> AVAILABLE DATA:
▬▬▬
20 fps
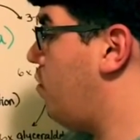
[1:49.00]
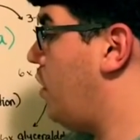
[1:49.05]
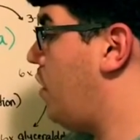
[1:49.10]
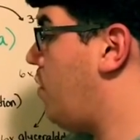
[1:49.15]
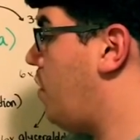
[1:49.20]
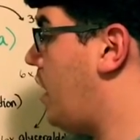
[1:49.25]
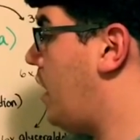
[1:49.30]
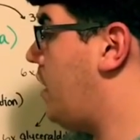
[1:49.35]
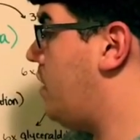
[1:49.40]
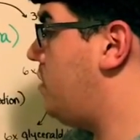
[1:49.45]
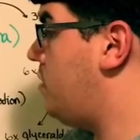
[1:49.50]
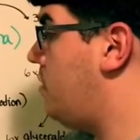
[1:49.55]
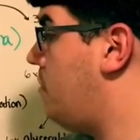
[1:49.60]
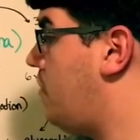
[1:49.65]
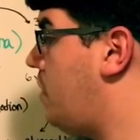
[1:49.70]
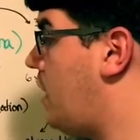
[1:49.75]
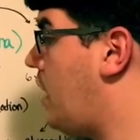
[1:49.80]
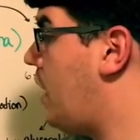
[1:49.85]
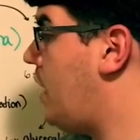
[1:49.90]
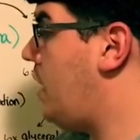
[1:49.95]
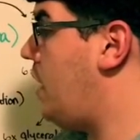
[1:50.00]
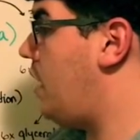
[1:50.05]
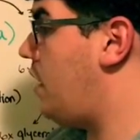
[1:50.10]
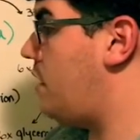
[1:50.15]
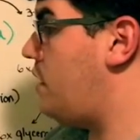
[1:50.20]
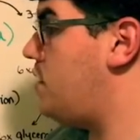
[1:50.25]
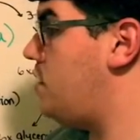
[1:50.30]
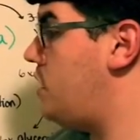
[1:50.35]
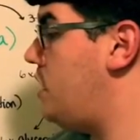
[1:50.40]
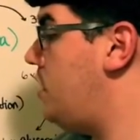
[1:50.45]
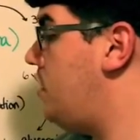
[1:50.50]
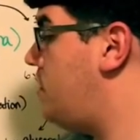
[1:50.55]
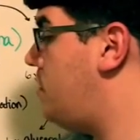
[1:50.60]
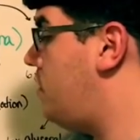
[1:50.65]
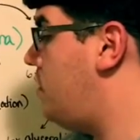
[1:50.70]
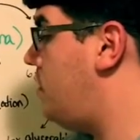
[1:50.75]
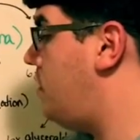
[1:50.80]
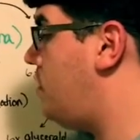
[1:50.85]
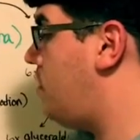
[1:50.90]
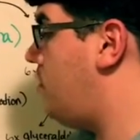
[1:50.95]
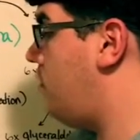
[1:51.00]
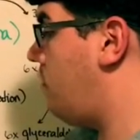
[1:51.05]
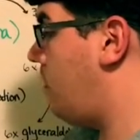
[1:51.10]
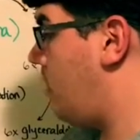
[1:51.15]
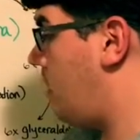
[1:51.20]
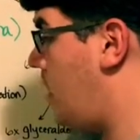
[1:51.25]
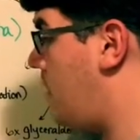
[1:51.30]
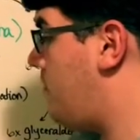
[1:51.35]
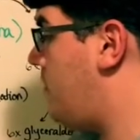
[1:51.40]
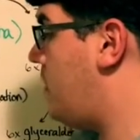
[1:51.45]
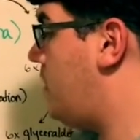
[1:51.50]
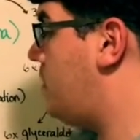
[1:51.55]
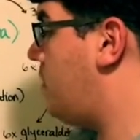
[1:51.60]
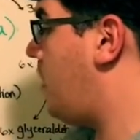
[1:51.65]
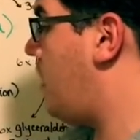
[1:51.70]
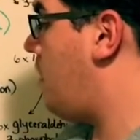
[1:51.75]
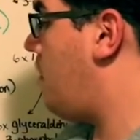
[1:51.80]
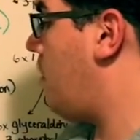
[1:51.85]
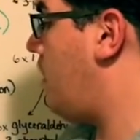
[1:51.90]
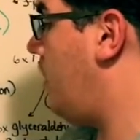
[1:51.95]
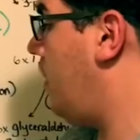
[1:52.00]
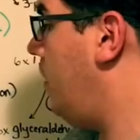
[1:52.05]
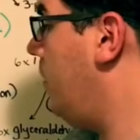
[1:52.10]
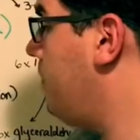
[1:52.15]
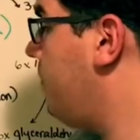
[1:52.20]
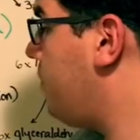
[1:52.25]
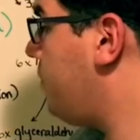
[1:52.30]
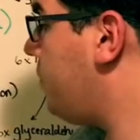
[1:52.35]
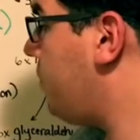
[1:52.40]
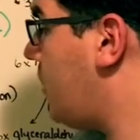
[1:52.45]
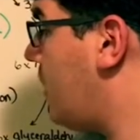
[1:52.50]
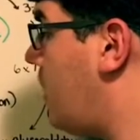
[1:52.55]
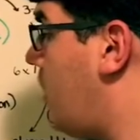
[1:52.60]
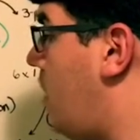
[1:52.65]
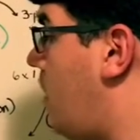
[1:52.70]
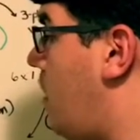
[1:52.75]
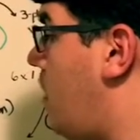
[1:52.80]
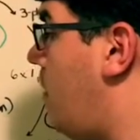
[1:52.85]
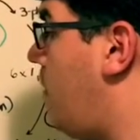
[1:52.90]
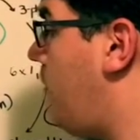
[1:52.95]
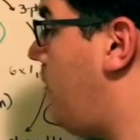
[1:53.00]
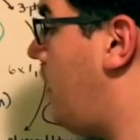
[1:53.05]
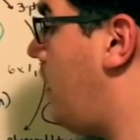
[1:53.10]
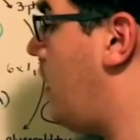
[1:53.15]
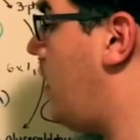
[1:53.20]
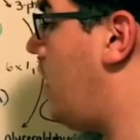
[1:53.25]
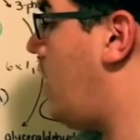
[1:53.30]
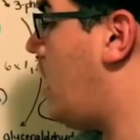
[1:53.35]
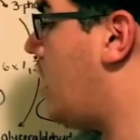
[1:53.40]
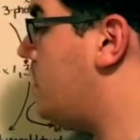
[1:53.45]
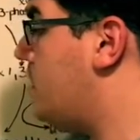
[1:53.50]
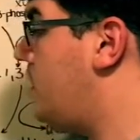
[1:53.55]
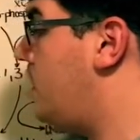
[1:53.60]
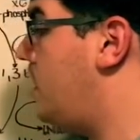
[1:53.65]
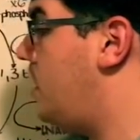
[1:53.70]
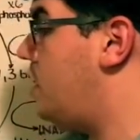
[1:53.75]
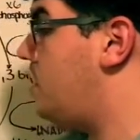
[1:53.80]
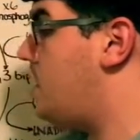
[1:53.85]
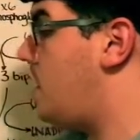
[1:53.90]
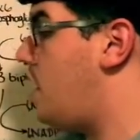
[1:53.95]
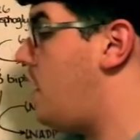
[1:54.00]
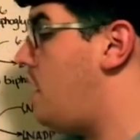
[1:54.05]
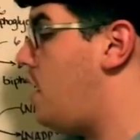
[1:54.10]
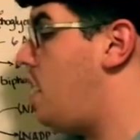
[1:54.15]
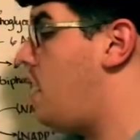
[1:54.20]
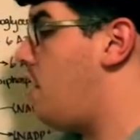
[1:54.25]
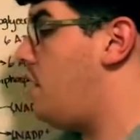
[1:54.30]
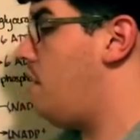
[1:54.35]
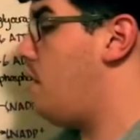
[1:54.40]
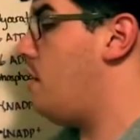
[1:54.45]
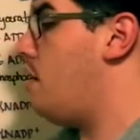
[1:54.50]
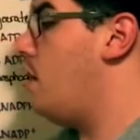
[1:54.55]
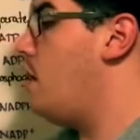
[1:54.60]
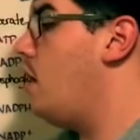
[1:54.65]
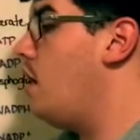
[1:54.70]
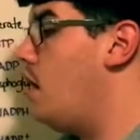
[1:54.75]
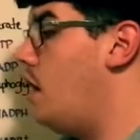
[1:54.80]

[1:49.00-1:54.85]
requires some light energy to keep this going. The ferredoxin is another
▬▬▬
> WHAT IS EXPECTED: Working from the lines above, reproduce the material exactly and exclude its pictures.

> ANSWER TO THE EXERCISE:
20 fps
[1:49.00]
[1:49.05]
[1:49.10]
[1:49.15]
[1:49.20]
[1:49.25]
[1:49.30]
[1:49.35]
[1:49.40]
[1:49.45]
[1:49.50]
[1:49.55]
[1:49.60]
[1:49.65]
[1:49.70]
[1:49.75]
[1:49.80]
[1:49.85]
[1:49.90]
[1:49.95]
[1:50.00]
[1:50.05]
[1:50.10]
[1:50.15]
[1:50.20]
[1:50.25]
[1:50.30]
[1:50.35]
[1:50.40]
[1:50.45]
[1:50.50]
[1:50.55]
[1:50.60]
[1:50.65]
[1:50.70]
[1:50.75]
[1:50.80]
[1:50.85]
[1:50.90]
[1:50.95]
[1:51.00]
[1:51.05]
[1:51.10]
[1:51.15]
[1:51.20]
[1:51.25]
[1:51.30]
[1:51.35]
[1:51.40]
[1:51.45]
[1:51.50]
[1:51.55]
[1:51.60]
[1:51.65]
[1:51.70]
[1:51.75]
[1:51.80]
[1:51.85]
[1:51.90]
[1:51.95]
[1:52.00]
[1:52.05]
[1:52.10]
[1:52.15]
[1:52.20]
[1:52.25]
[1:52.30]
[1:52.35]
[1:52.40]
[1:52.45]
[1:52.50]
[1:52.55]
[1:52.60]
[1:52.65]
[1:52.70]
[1:52.75]
[1:52.80]
[1:52.85]
[1:52.90]
[1:52.95]
[1:53.00]
[1:53.05]
[1:53.10]
[1:53.15]
[1:53.20]
[1:53.25]
[1:53.30]
[1:53.35]
[1:53.40]
[1:53.45]
[1:53.50]
[1:53.55]
[1:53.60]
[1:53.65]
[1:53.70]
[1:53.75]
[1:53.80]
[1:53.85]
[1:53.90]
[1:53.95]
[1:54.00]
[1:54.05]
[1:54.10]
[1:54.15]
[1:54.20]
[1:54.25]
[1:54.30]
[1:54.35]
[1:54.40]
[1:54.45]
[1:54.50]
[1:54.55]
[1:54.60]
[1:54.65]
[1:54.70]
[1:54.75]
[1:54.80]

[1:49.00-1:54.85]
requires some light energy to keep this going. The ferredoxin is another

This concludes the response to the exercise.